(Records from a dataset)
=======
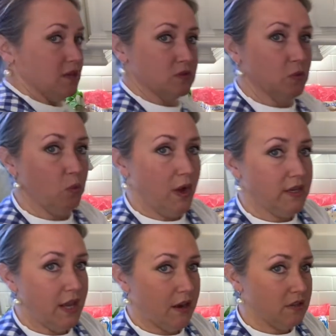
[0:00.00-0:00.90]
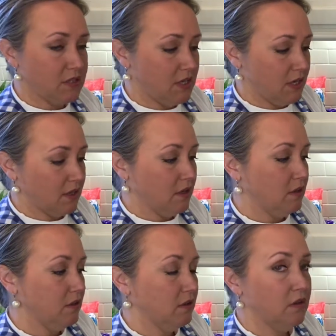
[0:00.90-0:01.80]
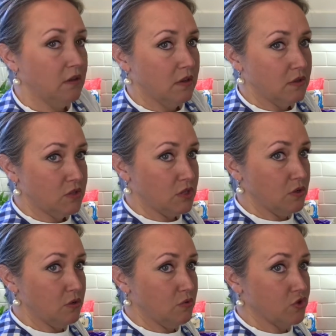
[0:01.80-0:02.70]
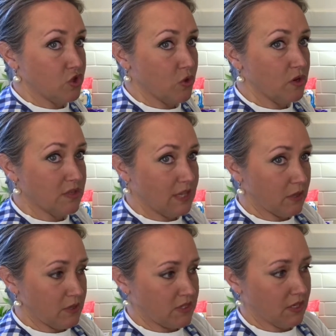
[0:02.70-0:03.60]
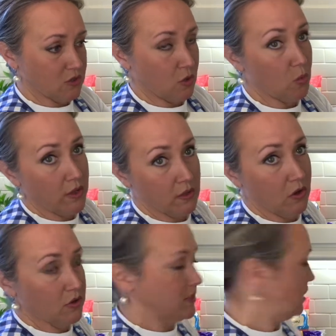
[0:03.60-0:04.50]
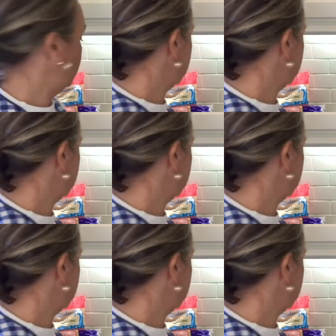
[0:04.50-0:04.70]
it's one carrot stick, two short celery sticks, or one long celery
=======
### [TO DO]
Beginning with the line that contains "[0:00.90-0:01.80]", output every line down to the last line of the entries above exactly as written, apart from the pictures.

### [RESULT]
[0:00.90-0:01.80]
[0:01.80-0:02.70]
[0:02.70-0:03.60]
[0:03.60-0:04.50]
[0:04.50-0:04.70]
it's one carrot stick, two short celery sticks, or one long celery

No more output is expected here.